A user-provided executable is used as-is: no download happens and no network access is needed, which suits offline and sandboxed builds.
# Class scanning
Topcoat does not inspect `view!` macros or extract class names itself. Class detection is delegated to the Tailwind CLI.
By default, Topcoat passes:
```text
--cwd $CARGO_MANIFEST_DIR
```
So Tailwind scans from your package root: classes are found in Rust source files, including literal `class="..."` values in `view!` markup. Classes assembled dynamically at runtime are invisible to Tailwind.
The scan skips files matched by `.gitignore`: that is what keeps it out of `target/`. In a checkout without an ignore file it reads build artifacts, which is slow and can resurrect classes from previous builds; scope the scan down with `.cwd("src")` in that case.

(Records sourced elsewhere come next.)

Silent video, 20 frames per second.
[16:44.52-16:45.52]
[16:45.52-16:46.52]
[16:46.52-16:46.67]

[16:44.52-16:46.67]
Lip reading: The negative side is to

For precise control, use a custom input CSS with Tailwind's own source directives, e.g. to scan only Rust files:
```css
@import "tailwindcss" source(none);
@source "./src/**/*.rs";
```
# Custom input CSS
The generated input is enough for default Tailwind output. Use `input(...)` when you need custom CSS, theme values, plugins supported by the standalone CLI, or Tailwind source directives:
```rust,no_run
# #[allow(clippy::needless_doctest_main)]
fn main() {
topcoat::tailwind::BuildConfig::new()
.input("src/styles/app.css")
.render()
.unwrap();
}
```
Example input:
```css
@import "tailwindcss";
@theme {
--font-sans: Inter, sans-serif;
}
```
# Rebuild behavior
`BuildConfig::render()` prints no Cargo `rerun-if-*` directives. Cargo therefore applies its default: the build script reruns whenever any non-ignored file in the package changes. That default respects `.gitignore`, always excludes `target/`, and notices created and deleted files, so class changes anywhere in the package, including in new files, regenerate the Tailwind output.

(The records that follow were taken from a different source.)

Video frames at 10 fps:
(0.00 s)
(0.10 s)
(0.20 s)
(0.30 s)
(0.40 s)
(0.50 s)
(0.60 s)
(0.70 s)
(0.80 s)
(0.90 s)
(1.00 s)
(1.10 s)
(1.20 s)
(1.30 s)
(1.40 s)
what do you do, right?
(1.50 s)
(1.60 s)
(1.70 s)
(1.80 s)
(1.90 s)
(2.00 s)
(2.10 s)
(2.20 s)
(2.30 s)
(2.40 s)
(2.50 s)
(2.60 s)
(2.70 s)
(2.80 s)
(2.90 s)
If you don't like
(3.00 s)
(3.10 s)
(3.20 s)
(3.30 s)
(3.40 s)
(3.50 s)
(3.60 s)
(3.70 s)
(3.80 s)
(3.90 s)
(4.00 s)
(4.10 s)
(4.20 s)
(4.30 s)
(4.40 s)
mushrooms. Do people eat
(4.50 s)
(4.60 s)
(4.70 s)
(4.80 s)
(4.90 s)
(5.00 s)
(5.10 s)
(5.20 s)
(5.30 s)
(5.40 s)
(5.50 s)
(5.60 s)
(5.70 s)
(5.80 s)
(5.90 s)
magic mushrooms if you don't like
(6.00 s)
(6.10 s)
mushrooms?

Printing any `rerun-if-*` directive from your build script replaces that default with exactly the paths and variables you list. Keep that in mind when combining the Tailwind build with your own directives; in particular, a directory directive is scanned recursively without respecting `.gitignore`, so never print one for a directory containing `target/`. Two situations require directives of your own:
- `executable_env(name)`: print `cargo:rerun-if-env-changed=<name>` if changing the variable should rerun the build script.
- A `cwd` or `input` outside the package: Cargo's default only tracks package files, so print `cargo:rerun-if-changed` for the external paths.